Pas d’argent mais libres
« Beaucoup d’auteurs de BD ont du mal à vivre de leur talent », a déclaré Fleur Pellerin. « Pour moi, ministre de la Culture, il est absolument indispensable que nos artistes et nos créateurs puissent vivre et vivre correctement de leur talent », a-t-elle dit.
La ministre a promis de faire des propositions, notamment en matière de régime de retraite, à l’occasion du prochain Salon du livre à Paris en mars. En attendant, près des trois quarts des auteurs de BD (71%) avouent avoir un emploi parallèle à celui d’auteur de bande dessinée, généralement dans un autre domaine artistique ou dans l’enseignement.
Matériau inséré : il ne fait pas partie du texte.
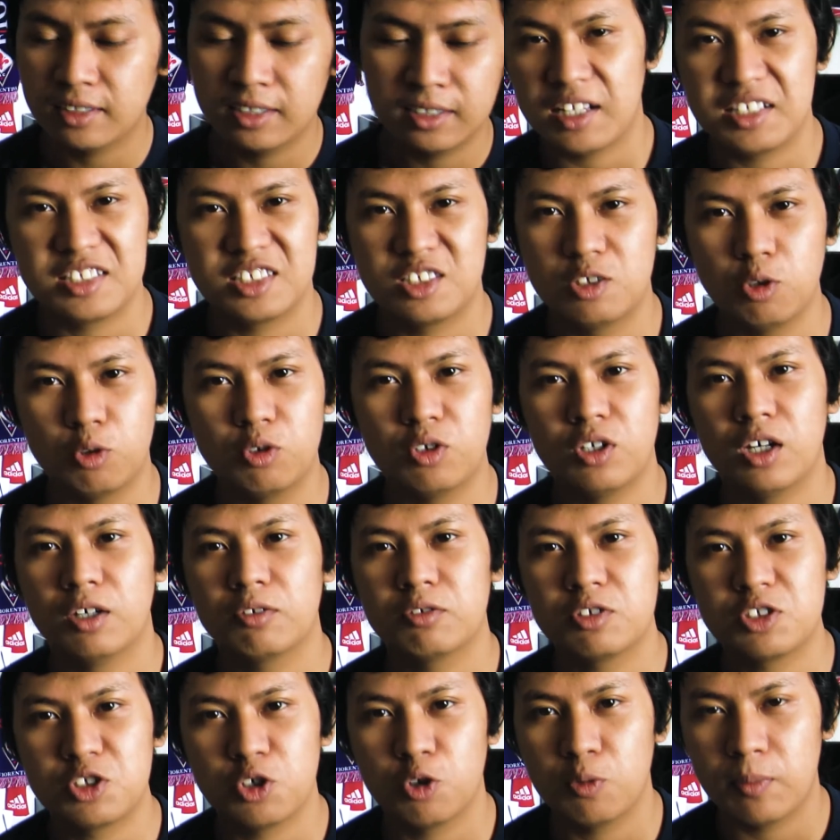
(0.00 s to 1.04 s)
i just don't know how
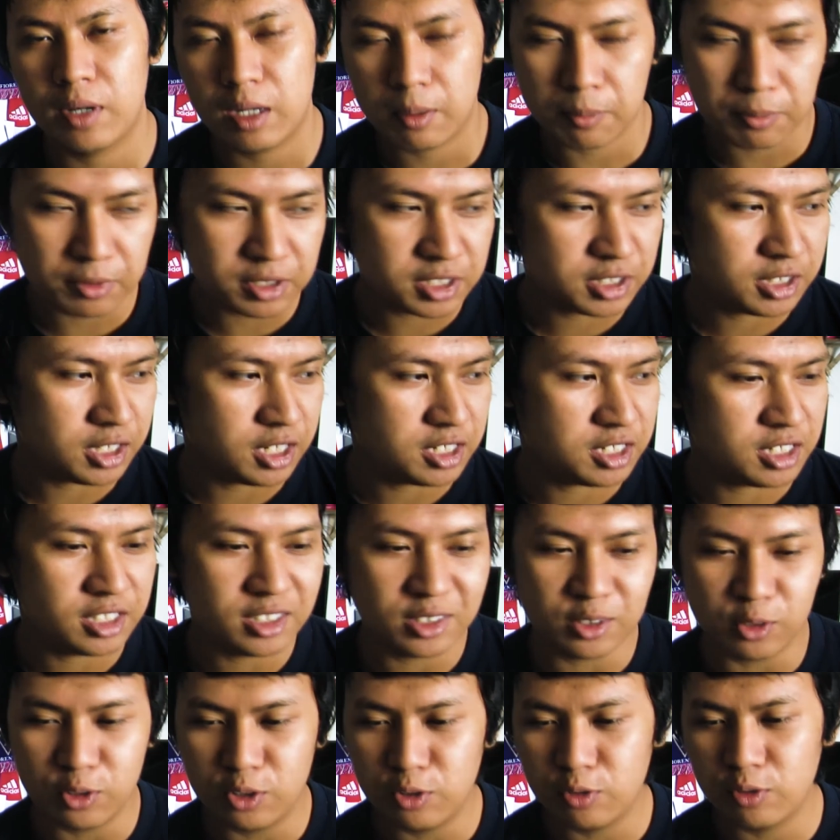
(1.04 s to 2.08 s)
to show my appreciation
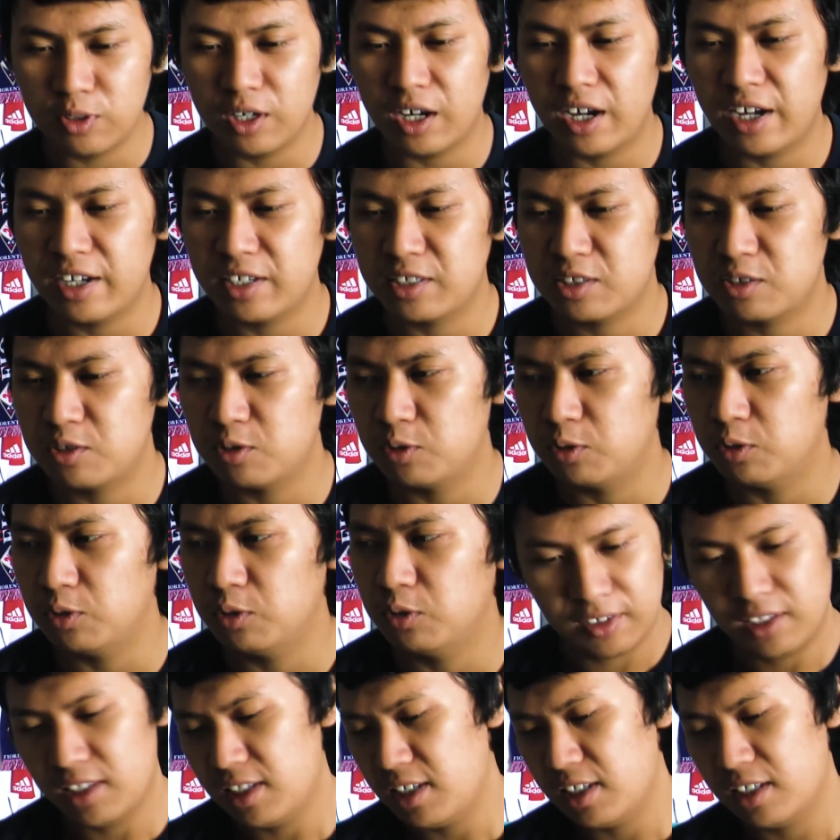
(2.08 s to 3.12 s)
to you guys so
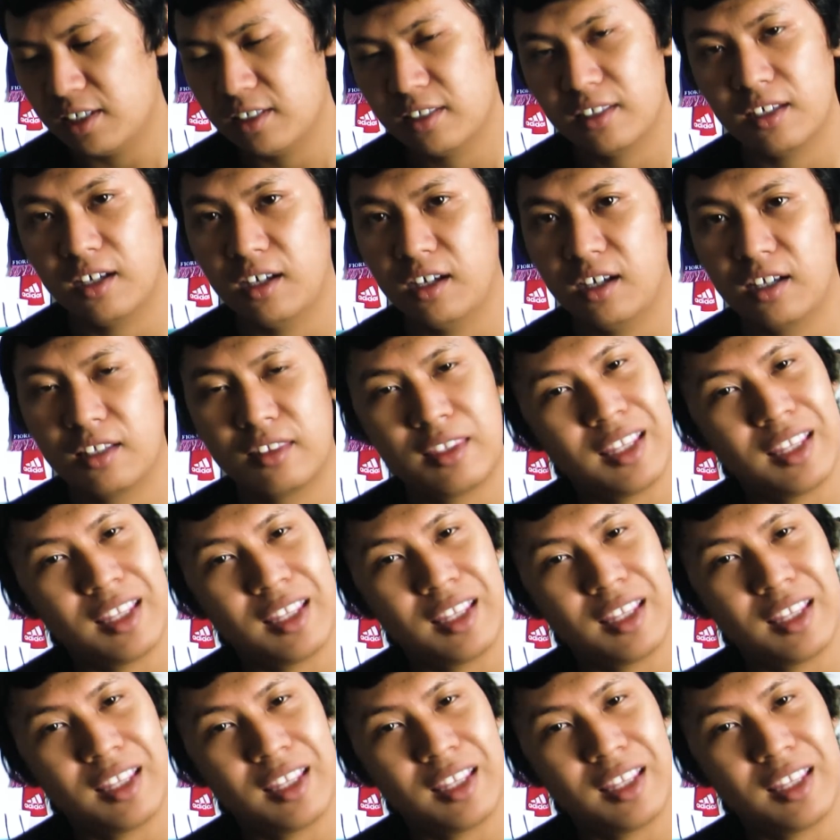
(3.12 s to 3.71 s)
really uh,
Pourtant, il n’y a jamais eu autant d’albums dans les librairies. En 2015, plus de 5.000 livres de bande dessinée ont été publiés (dont près de 4.000 strictes nouveautés). « Il y a 20 ans, entre 500 et 600 albums seulement étaient publiés chaque année », fait remarquer Franck Bondoux, délégué général du festival. « En BD, on n’a pas beaucoup d’argent, mais on est libres », tempère Balak, le scénariste de « Lastman », une saga récompensée en 2015 à Angoulême par le Prix de la série.
Interrogé par des lycéens, Bastien Vivès, dessinateur notamment de « Polina », défend son métier avec passion. « Je peux faire ce que je veux« , s’enthousiasme-t-il. « Si je veux prendre des vacances, là, maintenant, je les prends », ajoute-t-il avant toutefois de reconnaître que le métier a aussi quelques « inconvénients ». « Vivre de la BD, ce n’est pas évident. Si ça marche, tant mieux pour vous, mais si ça ne marche pas, sachez que si vous aimez le dessin et avez la passion, il y a d’autres métiers que celui de dessinateur de BD », explique-t-il aux lycéens soudain un peu refroidis.